··· Data extract
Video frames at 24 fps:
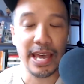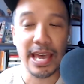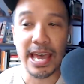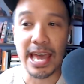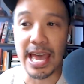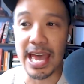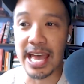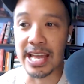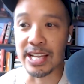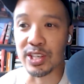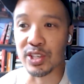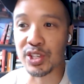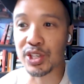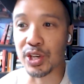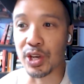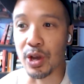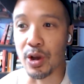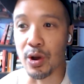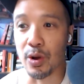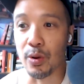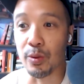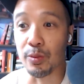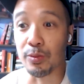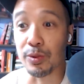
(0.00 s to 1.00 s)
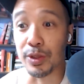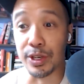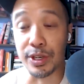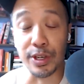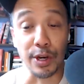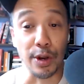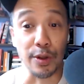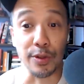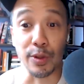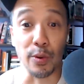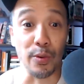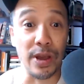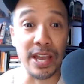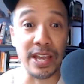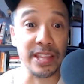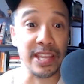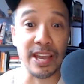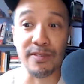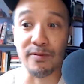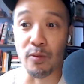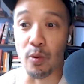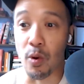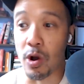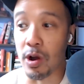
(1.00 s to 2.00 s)
And so, you know, the way
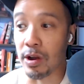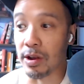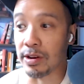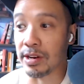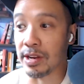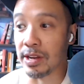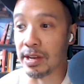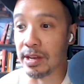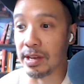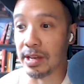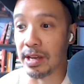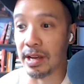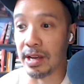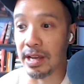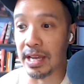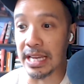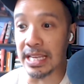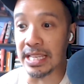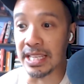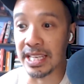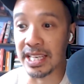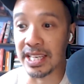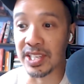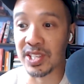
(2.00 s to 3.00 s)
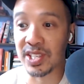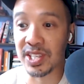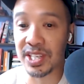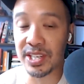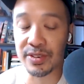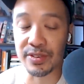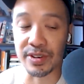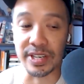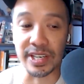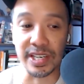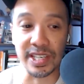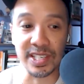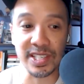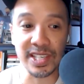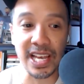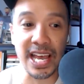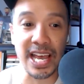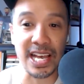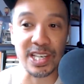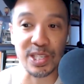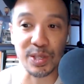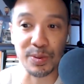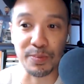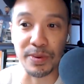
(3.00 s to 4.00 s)
they've won in this series
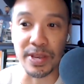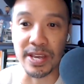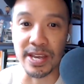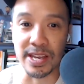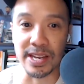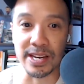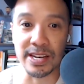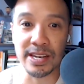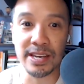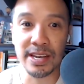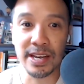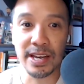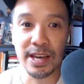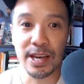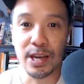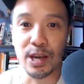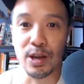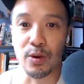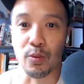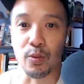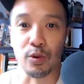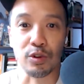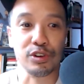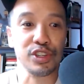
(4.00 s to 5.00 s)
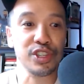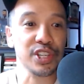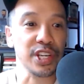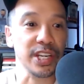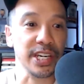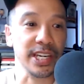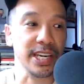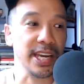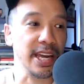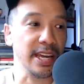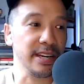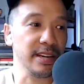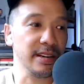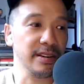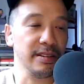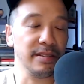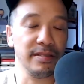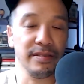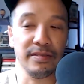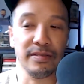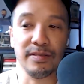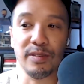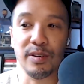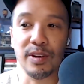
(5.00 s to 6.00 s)
has been, we're just going to get
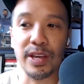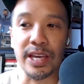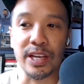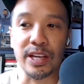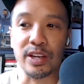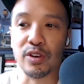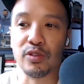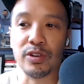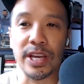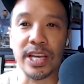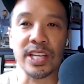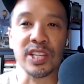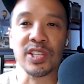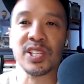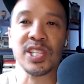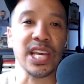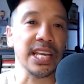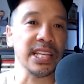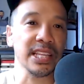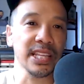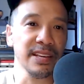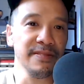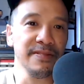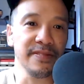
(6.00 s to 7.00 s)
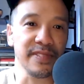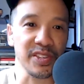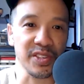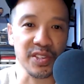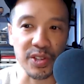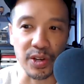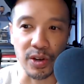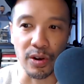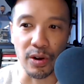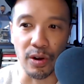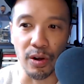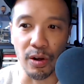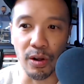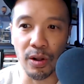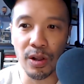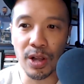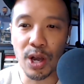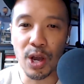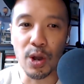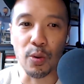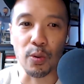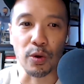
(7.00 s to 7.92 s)
insanely physical.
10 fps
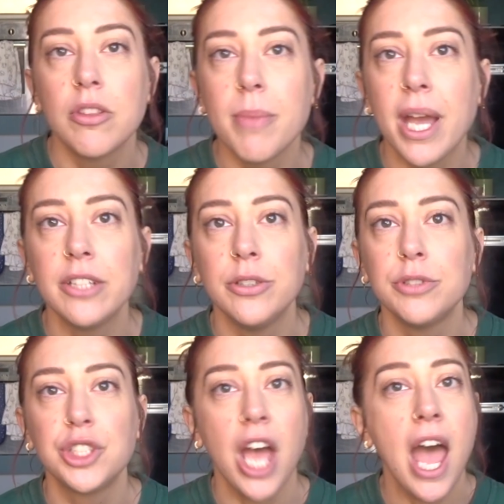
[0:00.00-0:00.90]
the man who
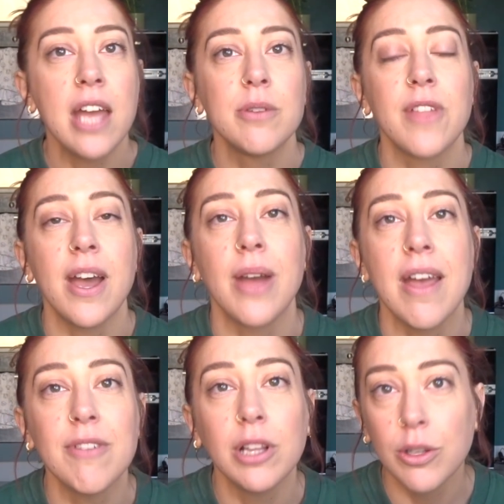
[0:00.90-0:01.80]
retired without
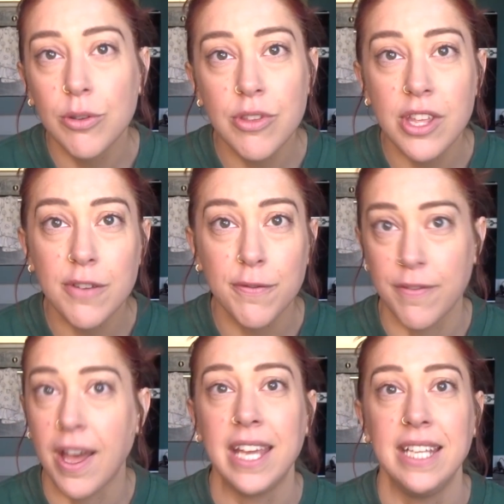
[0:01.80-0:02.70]
ever losing a
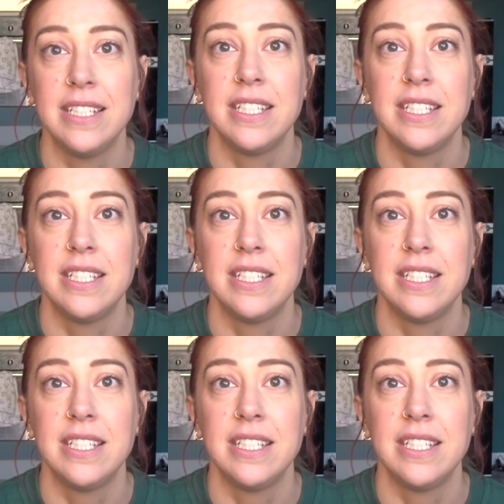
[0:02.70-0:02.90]
fight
······
> _Action item_
Nothing but the lines from the one with "(6.00 s to 7.00 s)" through the end of the entries above, both included, should be set down, exactly and without pictures.

> _Exercise response_
(6.00 s to 7.00 s)
(7.00 s to 7.92 s)
insanely physical.
10 fps
[0:00.00-0:00.90]
the man who
[0:00.90-0:01.80]
retired without
[0:01.80-0:02.70]
ever losing a
[0:02.70-0:02.90]
fight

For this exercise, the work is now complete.